The output must match the entries below exactly, with pictures removed.

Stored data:
=== Begin Enclosure ===
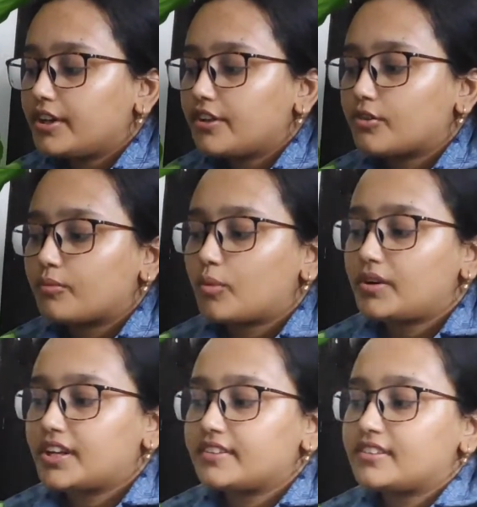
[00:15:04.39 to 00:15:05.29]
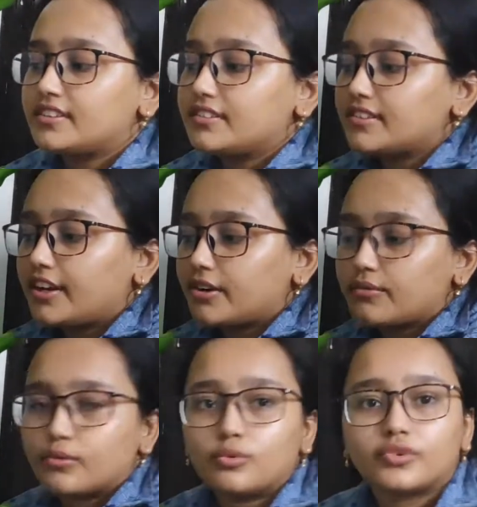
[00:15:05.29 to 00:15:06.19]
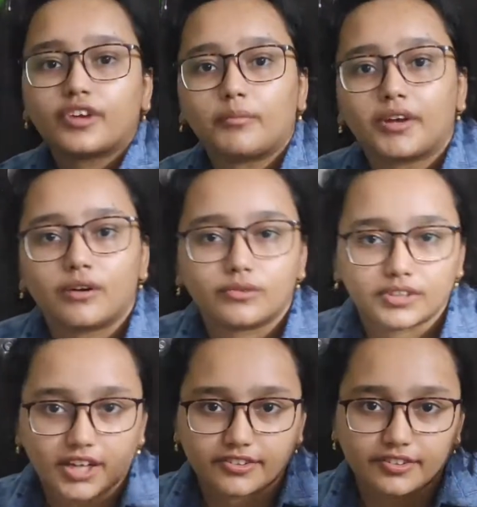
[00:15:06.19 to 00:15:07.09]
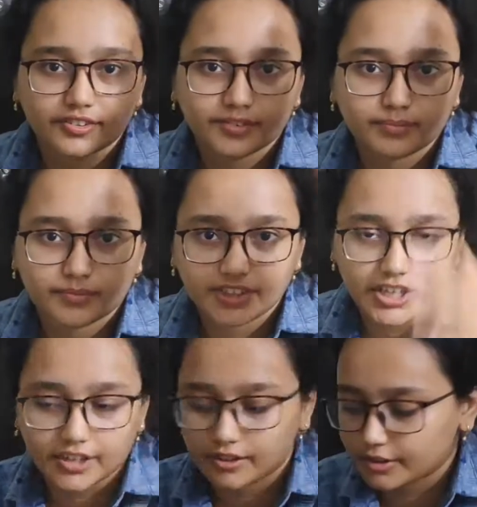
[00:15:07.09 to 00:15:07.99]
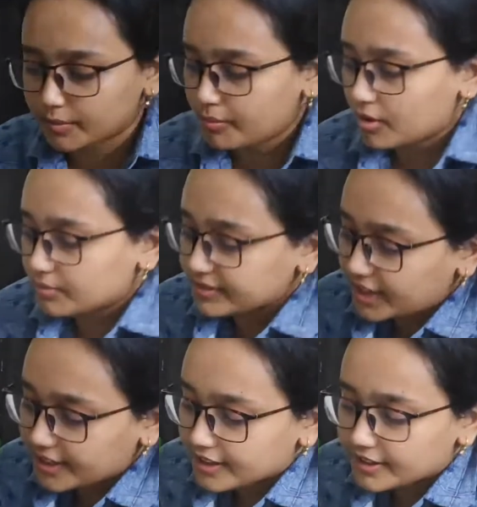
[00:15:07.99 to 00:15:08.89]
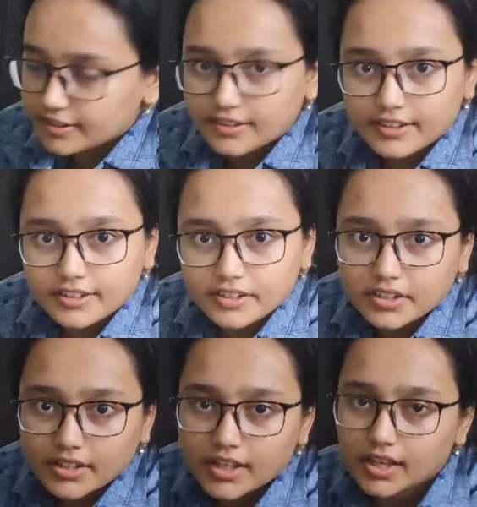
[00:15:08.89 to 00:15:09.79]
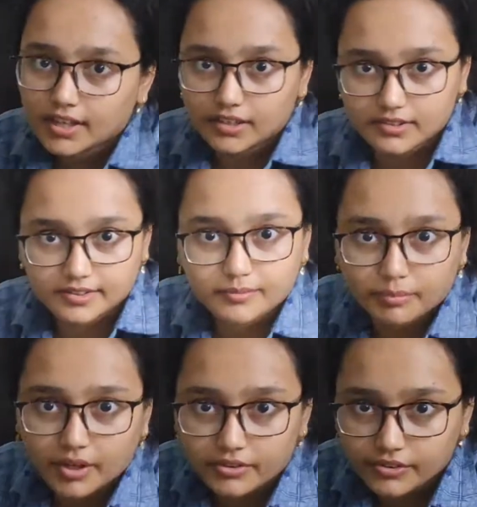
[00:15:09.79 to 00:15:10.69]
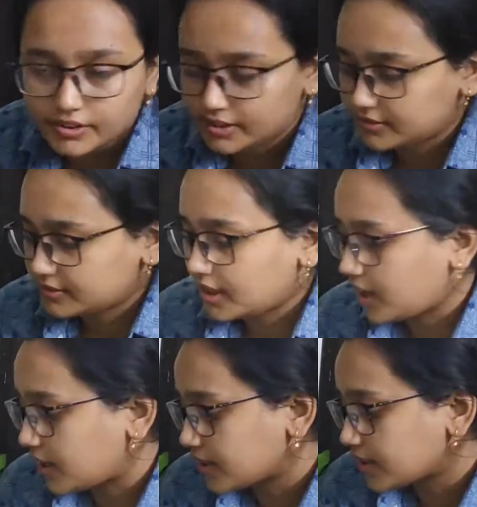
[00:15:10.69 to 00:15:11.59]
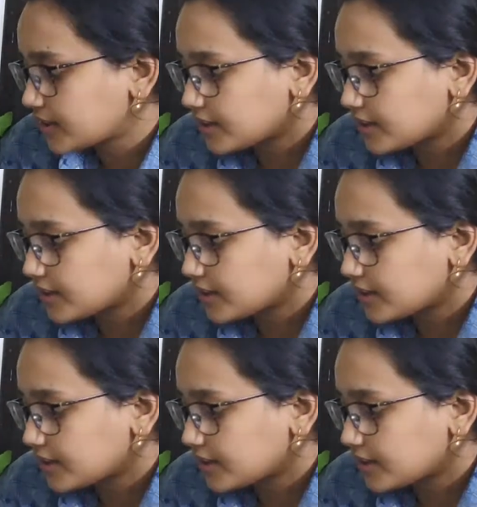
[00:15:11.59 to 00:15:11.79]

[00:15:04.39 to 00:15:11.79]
So the moment I see these kind of roots coming out, I just take another pot beside it, its brother, and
=== End Enclosure ===
• PROBLEM SOLUTION:
[00:15:04.39 to 00:15:05.29]
[00:15:05.29 to 00:15:06.19]
[00:15:06.19 to 00:15:07.09]
[00:15:07.09 to 00:15:07.99]
[00:15:07.99 to 00:15:08.89]
[00:15:08.89 to 00:15:09.79]
[00:15:09.79 to 00:15:10.69]
[00:15:10.69 to 00:15:11.59]
[00:15:11.59 to 00:15:11.79]

[00:15:04.39 to 00:15:11.79]
So the moment I see these kind of roots coming out, I just take another pot beside it, its brother, and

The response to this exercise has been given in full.